Task directions ->
Without any pictures, print the lines below from the one that has "[299.19-300.19s]" through the one that has "[00:00:05.00]", exactly and nothing else.

===== Material provided =====

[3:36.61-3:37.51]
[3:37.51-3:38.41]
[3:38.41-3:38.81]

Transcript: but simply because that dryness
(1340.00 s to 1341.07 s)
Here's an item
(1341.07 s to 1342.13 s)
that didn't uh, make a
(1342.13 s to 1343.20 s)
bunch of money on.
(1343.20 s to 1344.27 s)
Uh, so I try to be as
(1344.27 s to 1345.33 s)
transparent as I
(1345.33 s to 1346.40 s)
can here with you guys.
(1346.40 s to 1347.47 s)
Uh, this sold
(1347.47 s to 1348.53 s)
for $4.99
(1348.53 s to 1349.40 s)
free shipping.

=====
===== Material provided =====

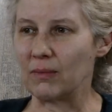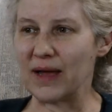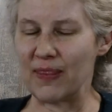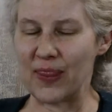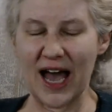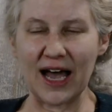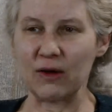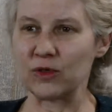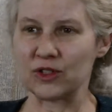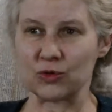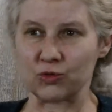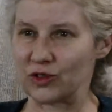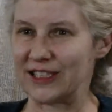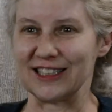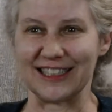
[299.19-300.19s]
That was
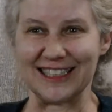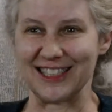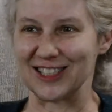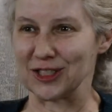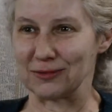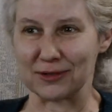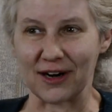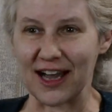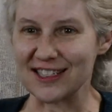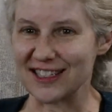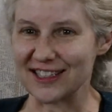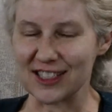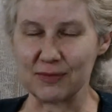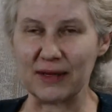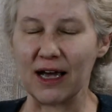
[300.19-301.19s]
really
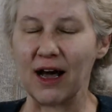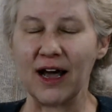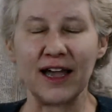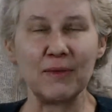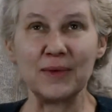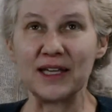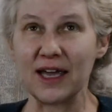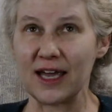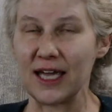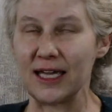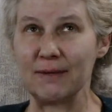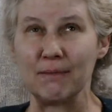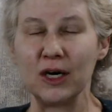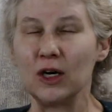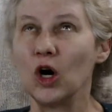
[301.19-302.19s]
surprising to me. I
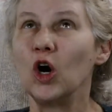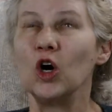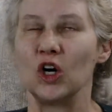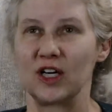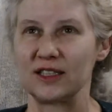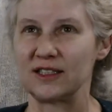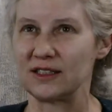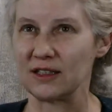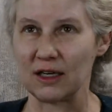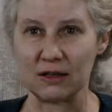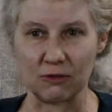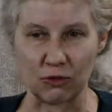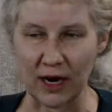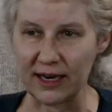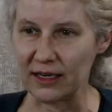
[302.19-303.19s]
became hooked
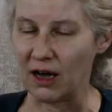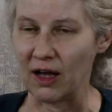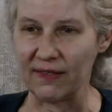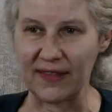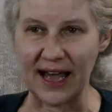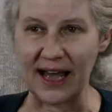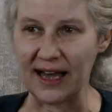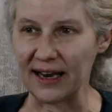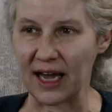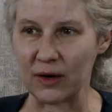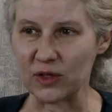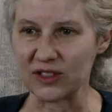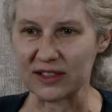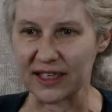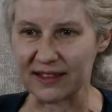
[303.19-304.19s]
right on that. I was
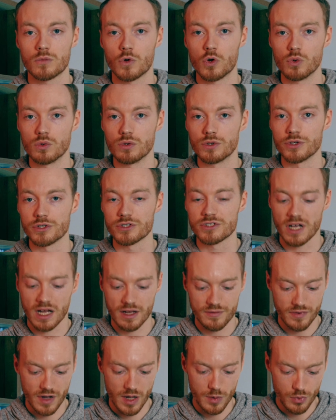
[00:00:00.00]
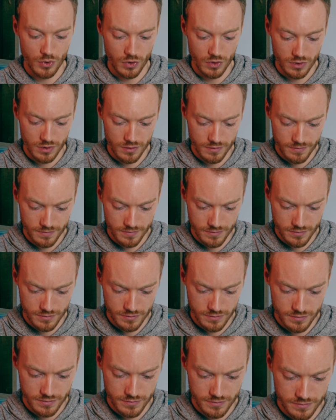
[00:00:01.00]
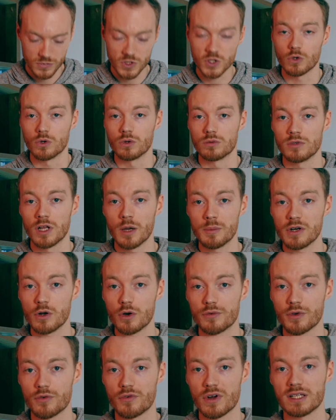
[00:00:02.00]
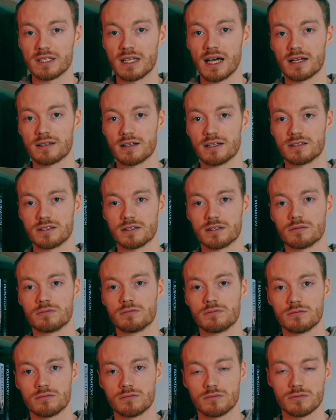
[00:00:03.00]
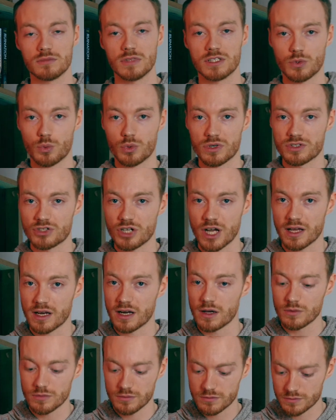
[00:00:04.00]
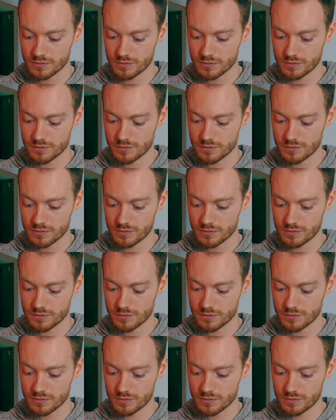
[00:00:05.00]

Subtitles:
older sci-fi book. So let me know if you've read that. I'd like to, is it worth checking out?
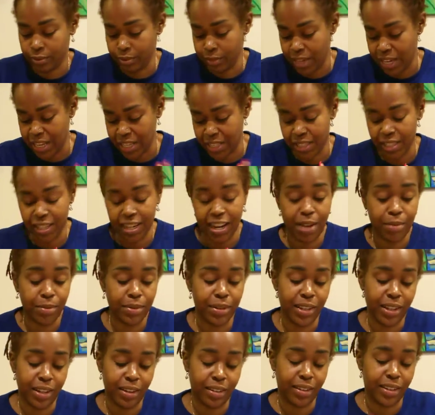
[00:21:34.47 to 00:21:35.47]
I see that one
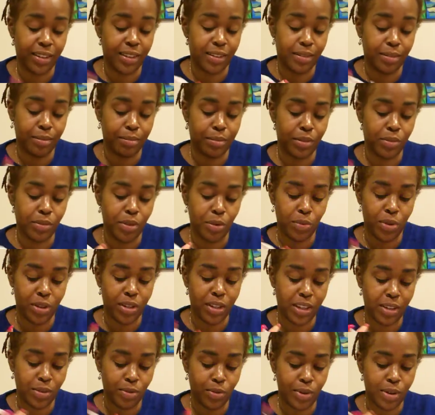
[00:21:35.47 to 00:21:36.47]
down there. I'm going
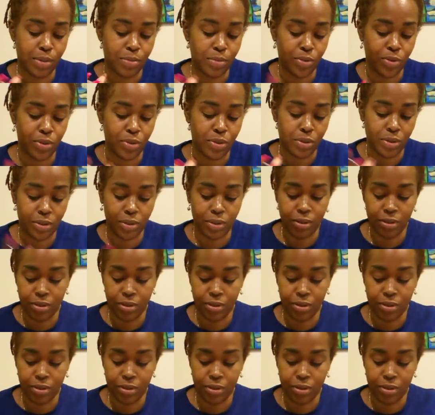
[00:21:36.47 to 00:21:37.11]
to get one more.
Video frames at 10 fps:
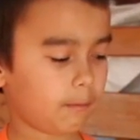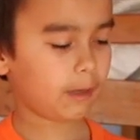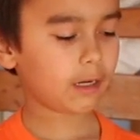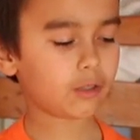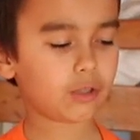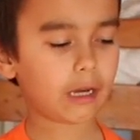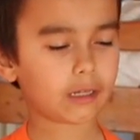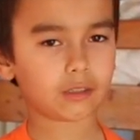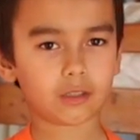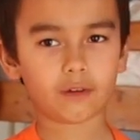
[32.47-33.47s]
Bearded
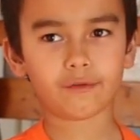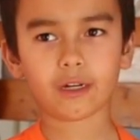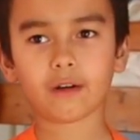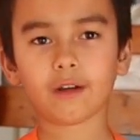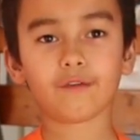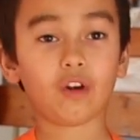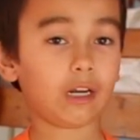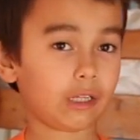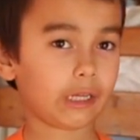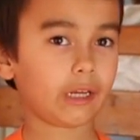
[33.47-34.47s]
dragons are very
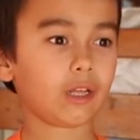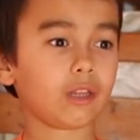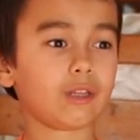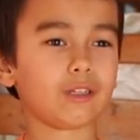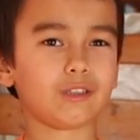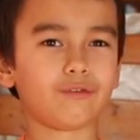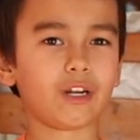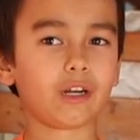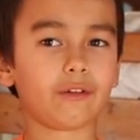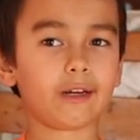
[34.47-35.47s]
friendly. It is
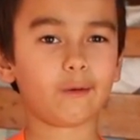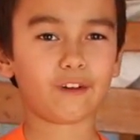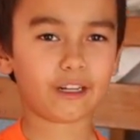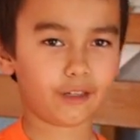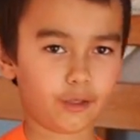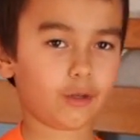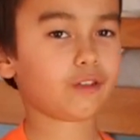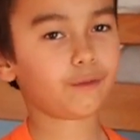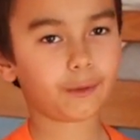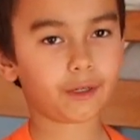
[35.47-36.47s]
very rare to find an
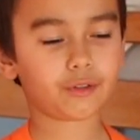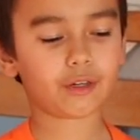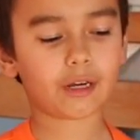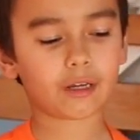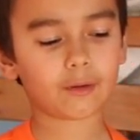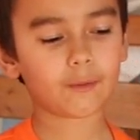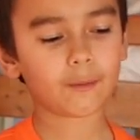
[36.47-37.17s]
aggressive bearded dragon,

=====

Your solution ->
[299.19-300.19s]
That was
[300.19-301.19s]
really
[301.19-302.19s]
surprising to me. I
[302.19-303.19s]
became hooked
[303.19-304.19s]
right on that. I was
[00:00:00.00]
[00:00:01.00]
[00:00:02.00]
[00:00:03.00]
[00:00:04.00]
[00:00:05.00]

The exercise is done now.